Logical. If TRUE, overwrites existing saved model files. If FALSE, loads existing files when available. Default is FALSE.

time_cols

Character. Name of the column(s) containing year or time step values in the occurrence data. Must match time_cols used in spatiotemporal_partition. Default is NULL.

verbose

Logical. If TRUE (default), prints progress messages during processing. Includes per-fold training summaries and file-saved messages. The completion summary and metrics table are always printed regardless of this setting.

Value

A list with class "TemporalGLM" containing:

  • models: Named list of fitted glm objects, one per fold.

  • thresholds: Named numeric vector of probability thresholds used for binary classification, one per fold.

  • threshold_method: Character string recording the thresholding method used.

  • model_formula: The formula object as passed to the fitting function.

  • link: Character string recording the link function used.

  • model_vars: Character vector of predictor names extracted from the formula right-hand side.
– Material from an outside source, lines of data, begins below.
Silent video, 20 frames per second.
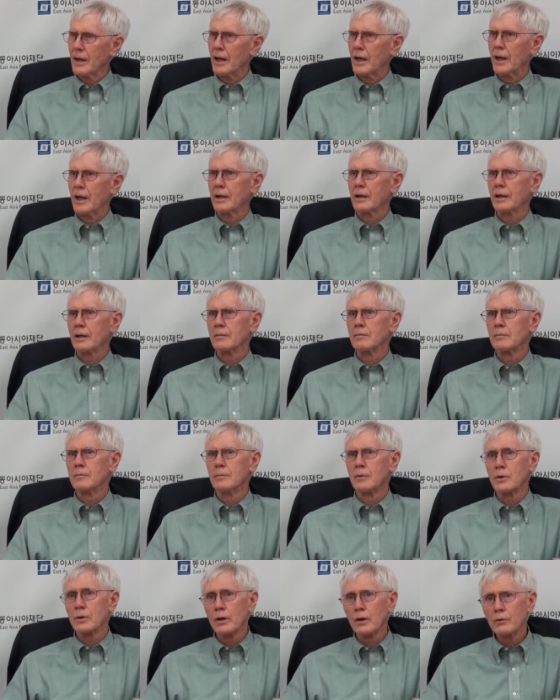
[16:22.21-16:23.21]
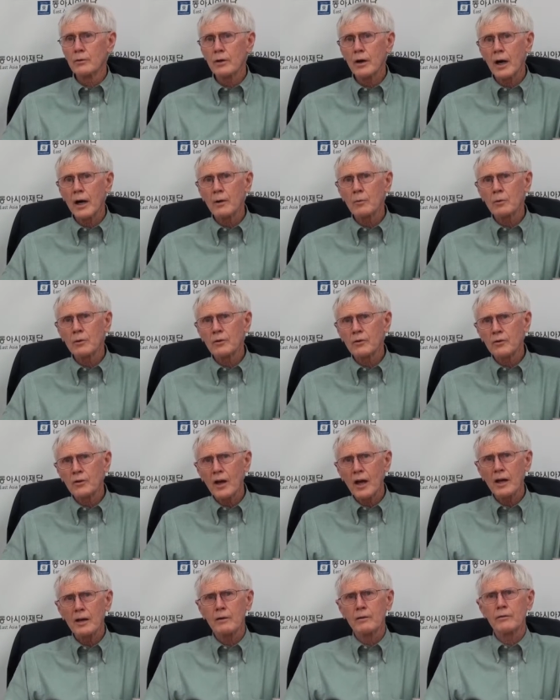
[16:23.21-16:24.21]
And moreover, I would
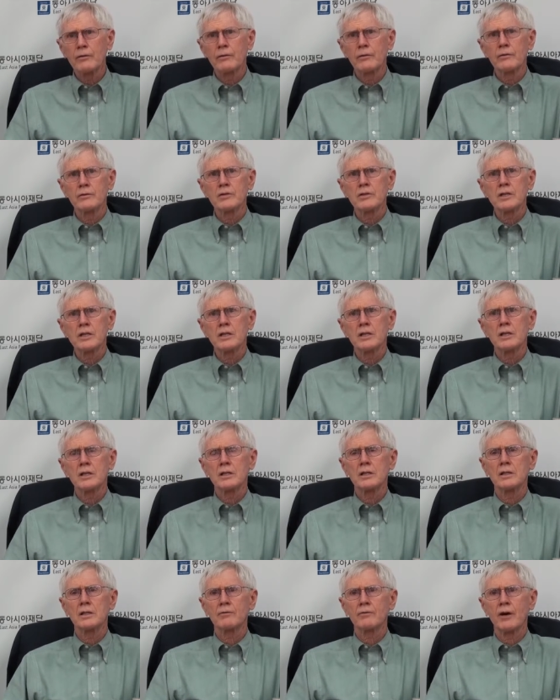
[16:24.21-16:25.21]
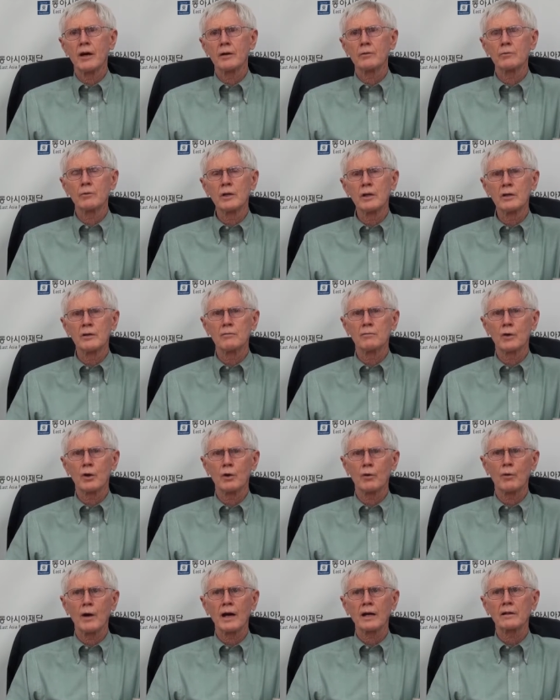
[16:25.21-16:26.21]
say if I read him
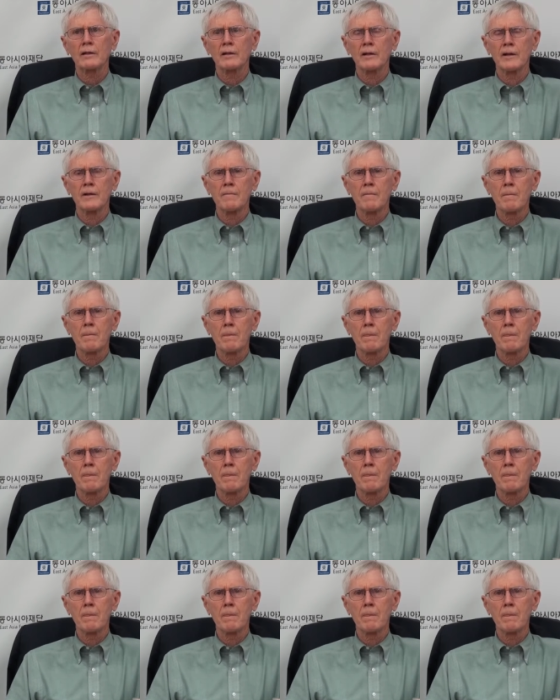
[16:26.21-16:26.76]
correctly,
  • fold_training_data: Named list of training data frames used to fit each fold model, retained for downstream prediction.

  • fold_test_metrics: Data frame of held-out test fold metrics per fold: Threshold, AUC, TSS, Kappa, Sensitivity, and Specificity. Also written to Fold_Test_Metrics.csv in output_dir.

  • output_dir: Path to the output directory.

  • model_type: Character string "glm", used by generate_spatiotemporal_predictions.

  • plots: Named list of recorded plot objects when create_plot = TRUE. Plots can be replayed with grDevices::replayPlot().

Details

The model_formula argument accepts any standard R formula right-hand side. The response (presence) is prepended automatically. All R formula operators are valid, including I(), poly(), log(), sqrt(), :, and *. Variable names must match column names in the data exactly. Predictor names for response curve plots are extracted via all.vars(), which correctly unwraps terms such as I(Var1^2) to the base variable Var1.

All models are fit as stats::glm(..., family = binomial(link = link)). Predicted values are always probabilities on the 0-1 scale.

The returned object is recognized by generate_spatiotemporal_predictions, which uses the model_type field to use the correct prediction and evaluation logic.

Examples

data(tmr_partition, package = "TemporalModelR")

data(tmr_absences,  package = "TemporalModelR")

build_temporal_glm(
  partition_result     = tmr_partition,
  pseudoabsence_result = tmr_absences,
  model_formula        = ~ elevation + forest_cover + prseas,
  threshold_method     = "tss",
  output_dir           = tempdir(),
  create_plot          = FALSE,
  time_cols            = c("year", "season"),
  verbose              = FALSE
)